A lesson I learned early in life: never piss off a librarian. Apparently District Court Judge John G. Koetl skipped out on a formative traumatic-shushing experience, because his recent ruling against the Internet Archive, a beloved digital library nonprofit, has riled up the biblio-archivist community.
Some brief background: During the early days of Covid lockdowns, the Internet Archive launched a program called the National Emergency Library, or NEL. Since library closures had ripped millions upon millions of books out of circulation, the Internet Archive wanted to help people stuck at home access information.
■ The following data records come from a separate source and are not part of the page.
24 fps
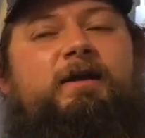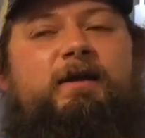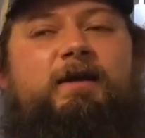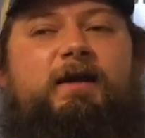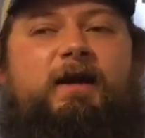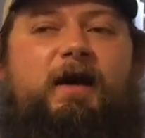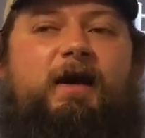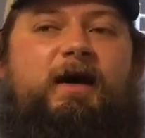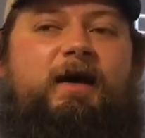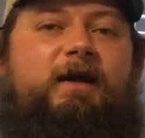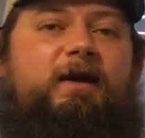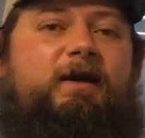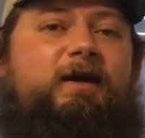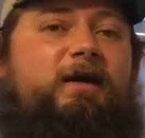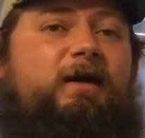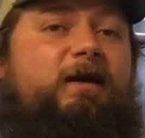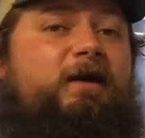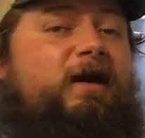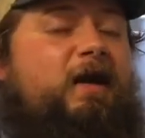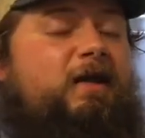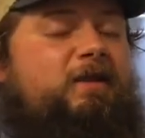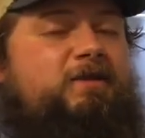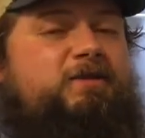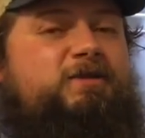
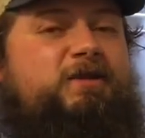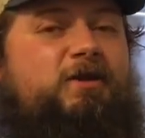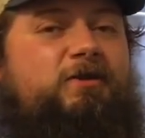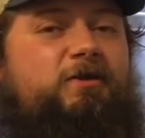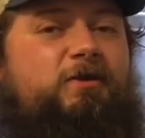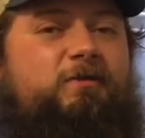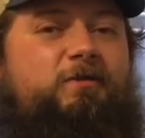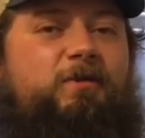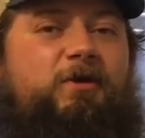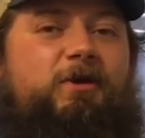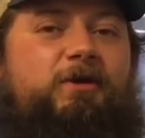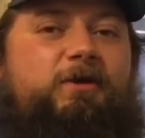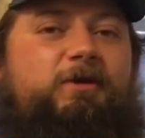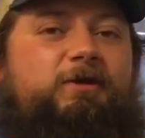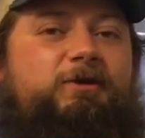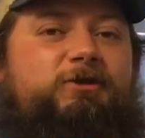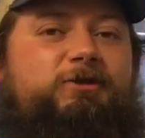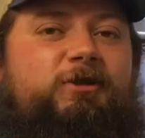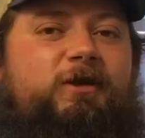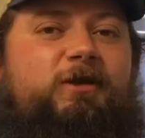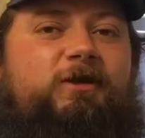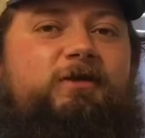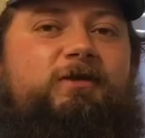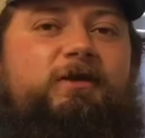Got the southern part of the
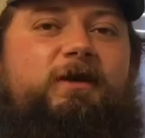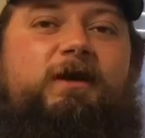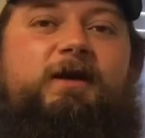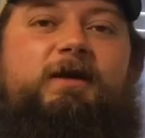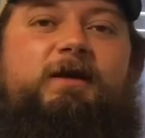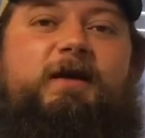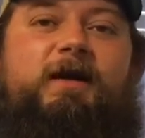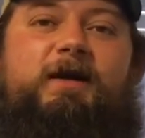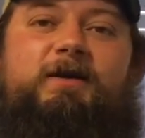trail done.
The NEL was part of a larger project called the Open Libraries Initiative, where the Internet Archive scans physical copies of library books and lets people digitally check them out.
It was always meant to be temporary, but the NEL shut down early after some of the largest publishing houses banded together to sue for copyright infringement. This week, Koetl sided with the publishers. He didn’t buy the Internet Archive’s argument that its digitization project fell under the Fair Use doctrine. Sample line: “There is nothing transformative about IA’s copying and unauthorized lending of the Works in Suit.” The Internet Archive plans to appeal.
As a general rule, I support the Internet Archive’s work. (The Wayback Machine deserves all the praise it gets, and then some.) As another general rule, though, I support writers’ efforts to protect their intellectual property and make money. Even prior to the lawsuit, some writers, like Colson Whitehead, criticized the NEL for cutting into authors’ incomes. Plus, professional groups like the US National Writers Union and the Authors Guild, among others, have applauded Koetl’s decision as a win for creative types.
I wasn’t sure how to feel about this whole kerfuffle. Making it easier and less costly for libraries to lend out ebooks seemed obviously good. But taking money from writers seemed obviously bad. This fight, over the fairly niche issue of ebook copyrights, hits upon larger, ongoing conversations about paying artists, what it means to own digital works, and corporate price gouging.
I called a few people on both sides of the issue to learn more about their positions—and ended up on the phone for hours, feeling for all the world like a kid listening to her beloved but divorcing parents bitterly complaining about each other.
One important thing to understand about this conflict is that ebooks and physical books are not sold to libraries in the same way. Unlike physical books, ebooks are licensed out, so instead of owning them, libraries are essentially renting them. Each publisher has its own way of setting up licensing. Some are for fixed terms (say, two years) while others need to be renewed based on how many times they are lent out (say, every 26 times a book is borrowed). It can cost libraries exponentially more to keep an ebook in circulation versus a hard copy. Understandably, many librarians find these terms exploitative. Academic librarian Caroline Ball, who is based in the UK, tells me she had a business textbook that would’ve cost £16,000 ($19,800) for a single year.
Ball sees the recent ruling as a disaster for library access, since it sides with the publishing companies controlling these onerous licensing agreements. “It’s reprehensible,” she says.
Author and independent journalist Edward Hasbrouck, who volunteers with the National Writers Union, does not find the ruling reprehensible. In fact, he’s elated. He says that the judge made the right call, and that the San Francisco–based Internet Archive has a “typical Silicon Valley attitude of laws-be-damned.” Hasbrouck finds it offensive to blame the ruling for bad ebook licensing arrangements. “The Internet Archive tried to force their own de facto licensing terms—free—onto us,” he says. He feels especially bad for older writers with big back catalogs, because he says they’re often the most impacted by losing ebook licensing deals.